I’ve already mentioned the Cutter Incident in relation to Jonas Salk, but Dr. Salk participated in other less than humanitarian endeavors. In 1942, he and his associates were involved with experimentation with a flu vaccine and used mental patients as their unwitting test subjects. The research was heralded as being promising, despite the fact that the patients were neither able to give consent to the procedure nor were able to describe their symptoms because they didn’t understand what was being done to them.
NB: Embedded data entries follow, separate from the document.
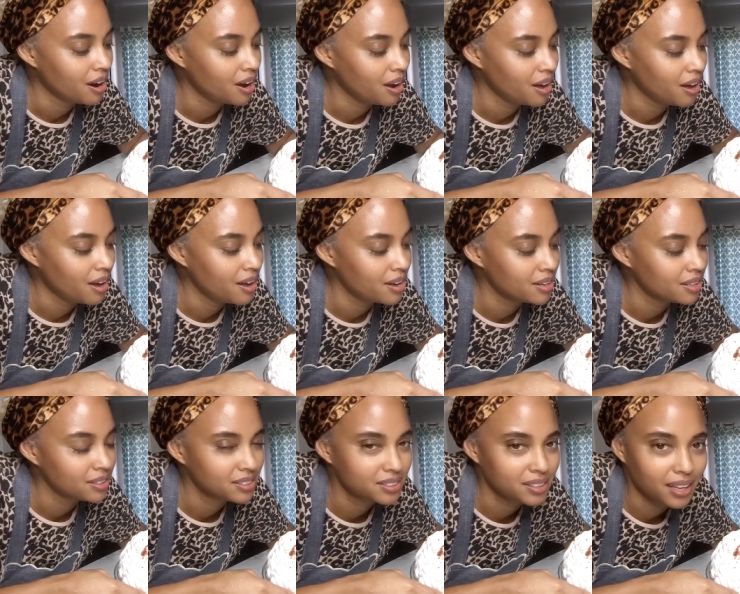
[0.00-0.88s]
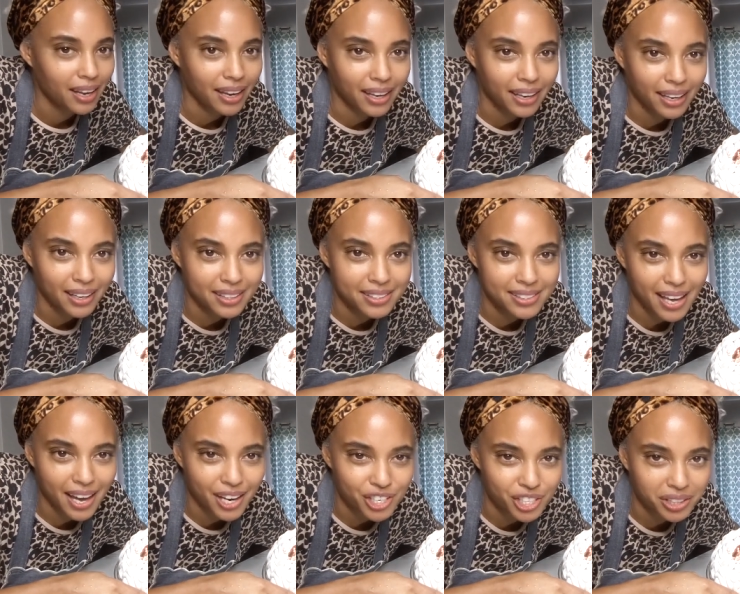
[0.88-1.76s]
and it's
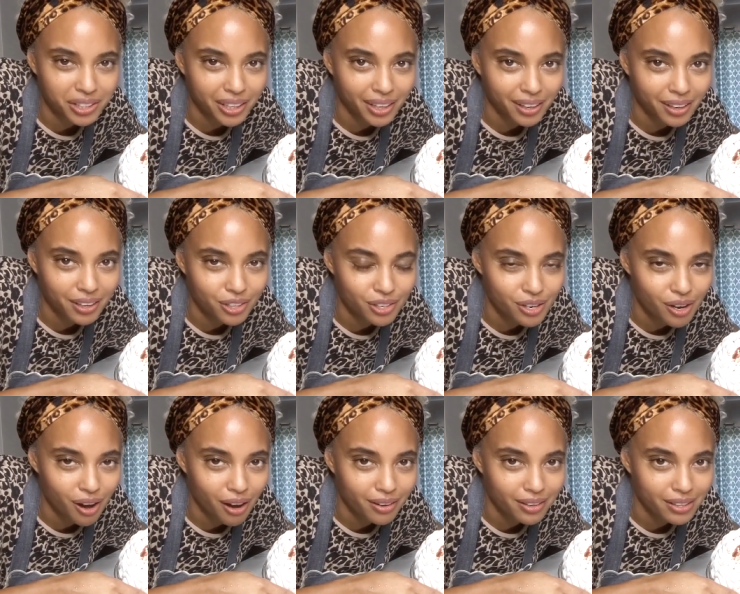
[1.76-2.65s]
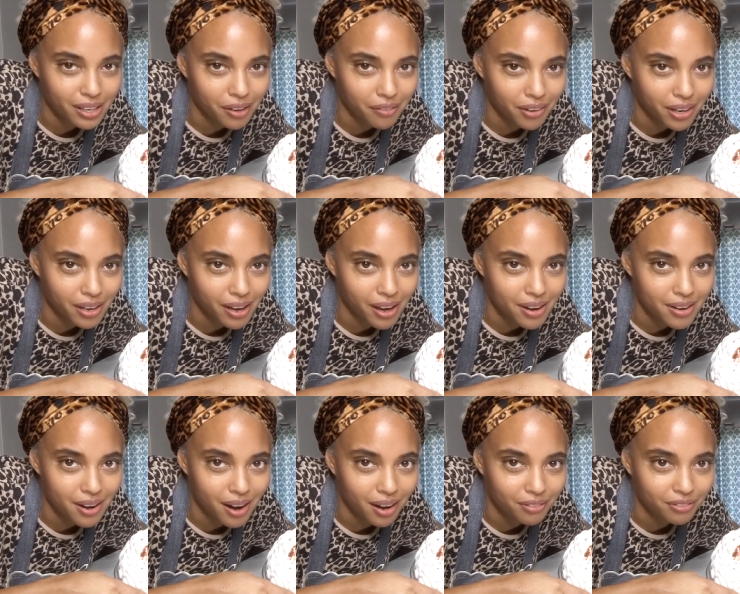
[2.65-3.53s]
actually not giving
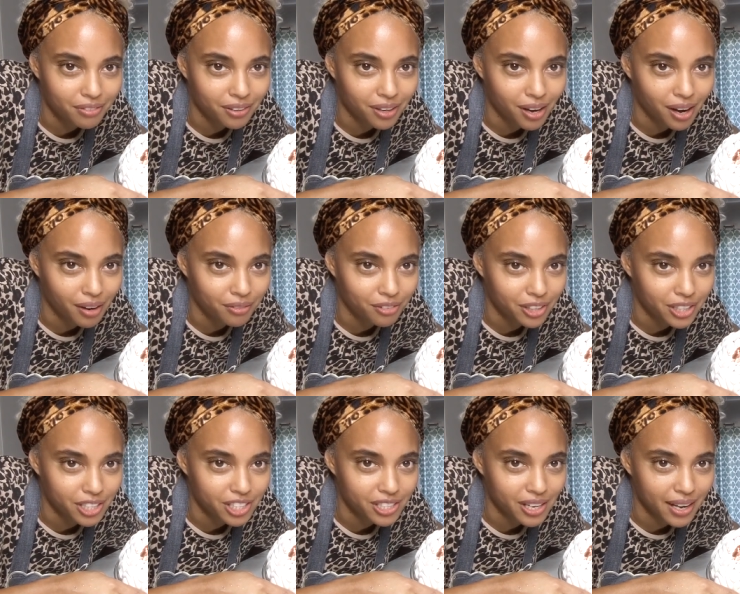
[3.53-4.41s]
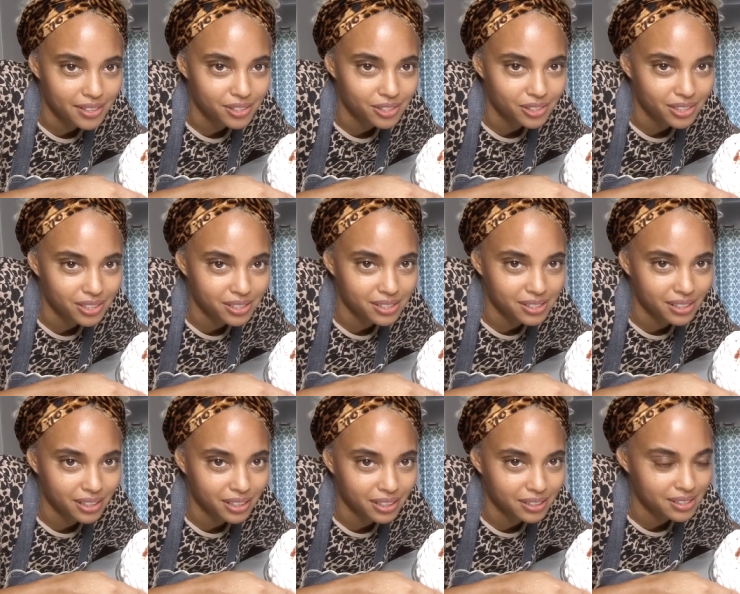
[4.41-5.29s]
enough coverage as you can
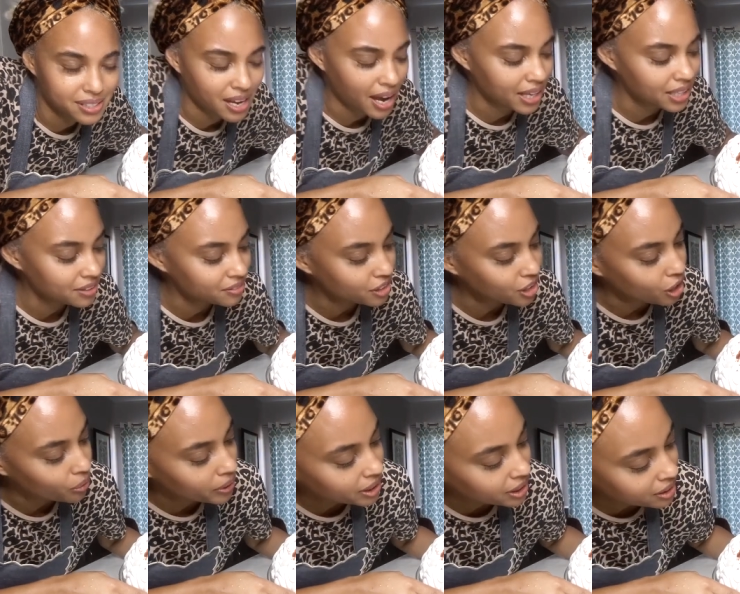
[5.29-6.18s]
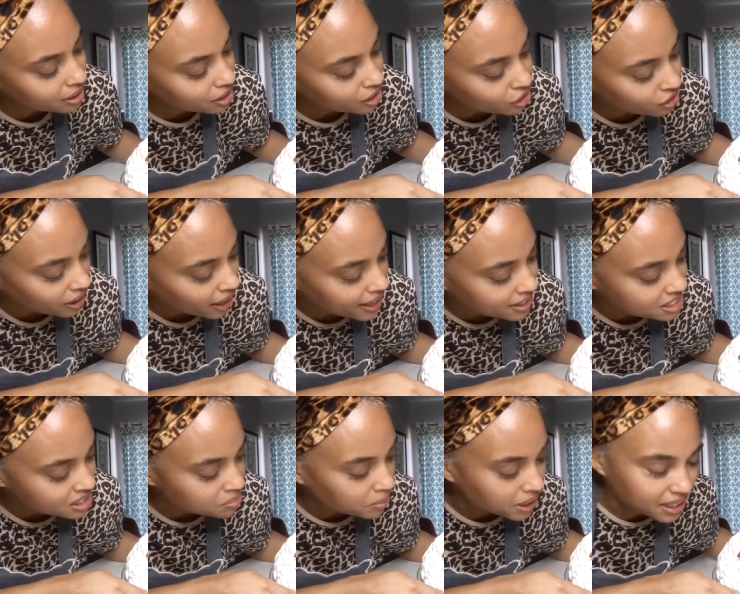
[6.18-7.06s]
see. It's kind of going in the
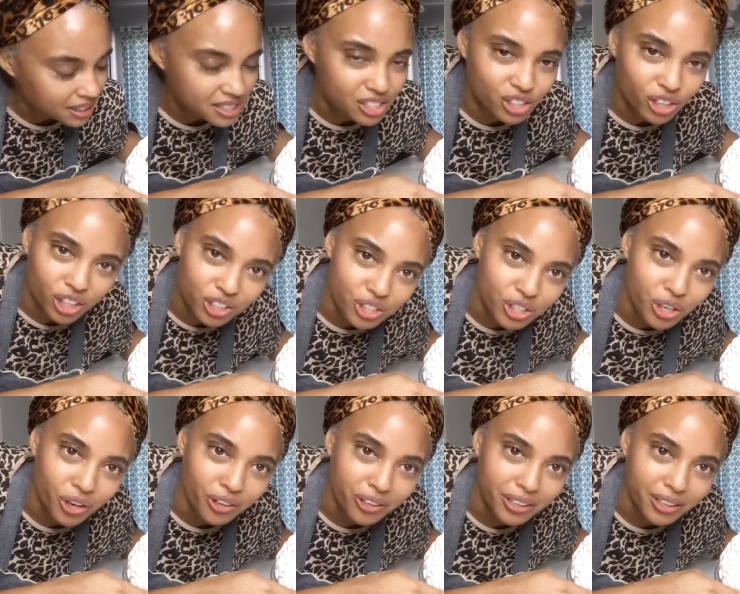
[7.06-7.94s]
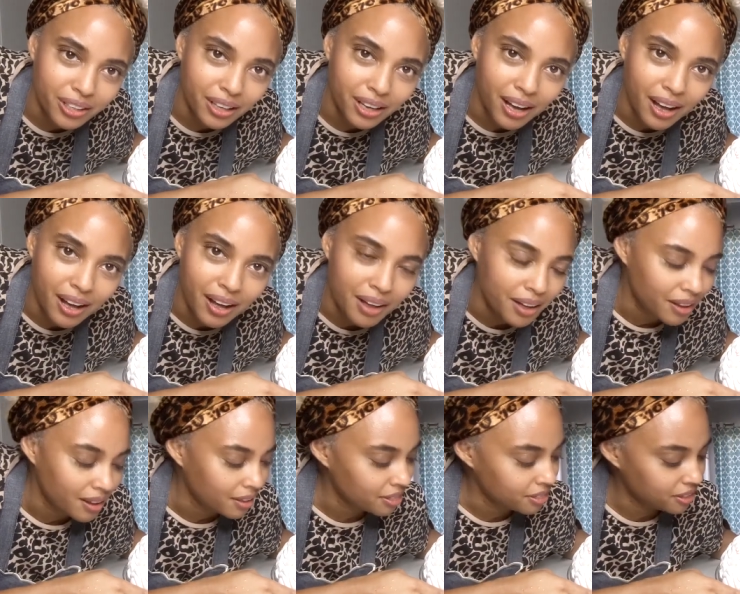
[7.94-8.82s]
cracks but it's not turning
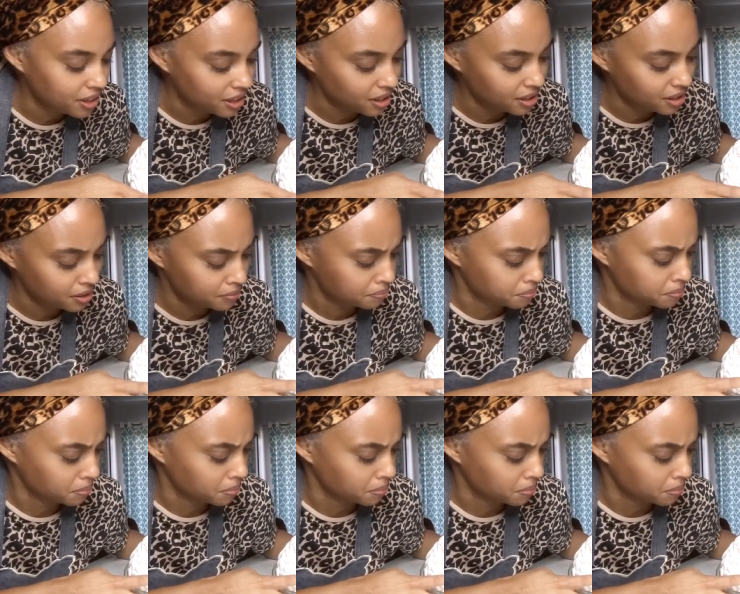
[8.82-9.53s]
the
Even the beloved Edward Jenner poses some thorny bioethical issues. What we herald as one of the greatest leaps forward in medical science- Jenner’s first success with smallpox vaccination- was no different than the methods used by Nazi doctors as the experimented with their vaccines on victims in concentration camps. Jenner injected a boy with his vaccine and then deliberately exposed him to the disease, which could have made him sick or potentially killed him. In America, we have turned a blind eye to ethics behind vaccination and focus desperately on how we think we need them. Jenner also used his own son for vaccination experimentation and repeatedly inoculated him and then exposed him to smallpox- even when the boy became sick. In the years after his father’s experiments on him, Edward Jenner Jr. became chronically ill and exhibited signs of intellectual impairment.
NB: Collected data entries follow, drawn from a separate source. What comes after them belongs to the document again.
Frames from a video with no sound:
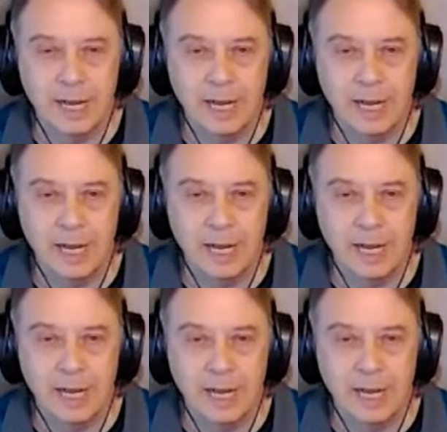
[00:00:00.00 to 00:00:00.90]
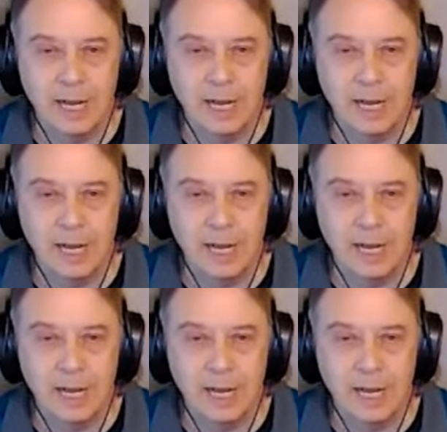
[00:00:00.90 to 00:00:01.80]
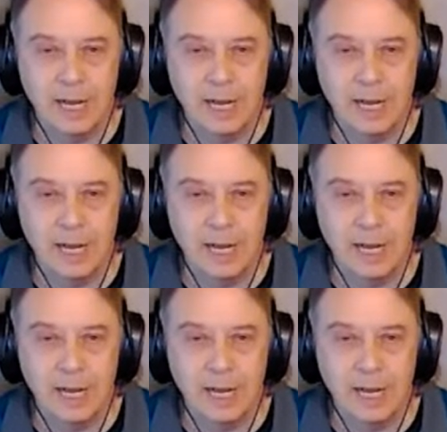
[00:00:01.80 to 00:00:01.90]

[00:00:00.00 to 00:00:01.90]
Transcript: It's beautifully soundscaped,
Ms. Bell, I don’t know you personally, but you strike me as a good-hearted person. I don’t think you’re advocacy for vaccination has any sort of ulterior motive. No one can doubt your sincerity. As you say, you would stand on a corner with a cardboard sign to tell people about what you see as the importance of vaccination. But let’s be honest, you don’t have to. You are a celebrity and you are telling people what they want to hear. You will have no end of outlets for your thoughts. I think you are aware of that and that is precisely why you are so vocal about an issue that you believe to be crucial to not only your family’s health, but the world at large. The problem is that the solution you are advocating is ineffective at preventing and controlling diseases and is known to cause brain damage and death in some cases.
So Ms. Bell are facts really your friends? The above information is all well-documented from reputable sources. But will you choose uncomfortable truths or comfortable falsehoods? Is your stance based on public health or public opinion?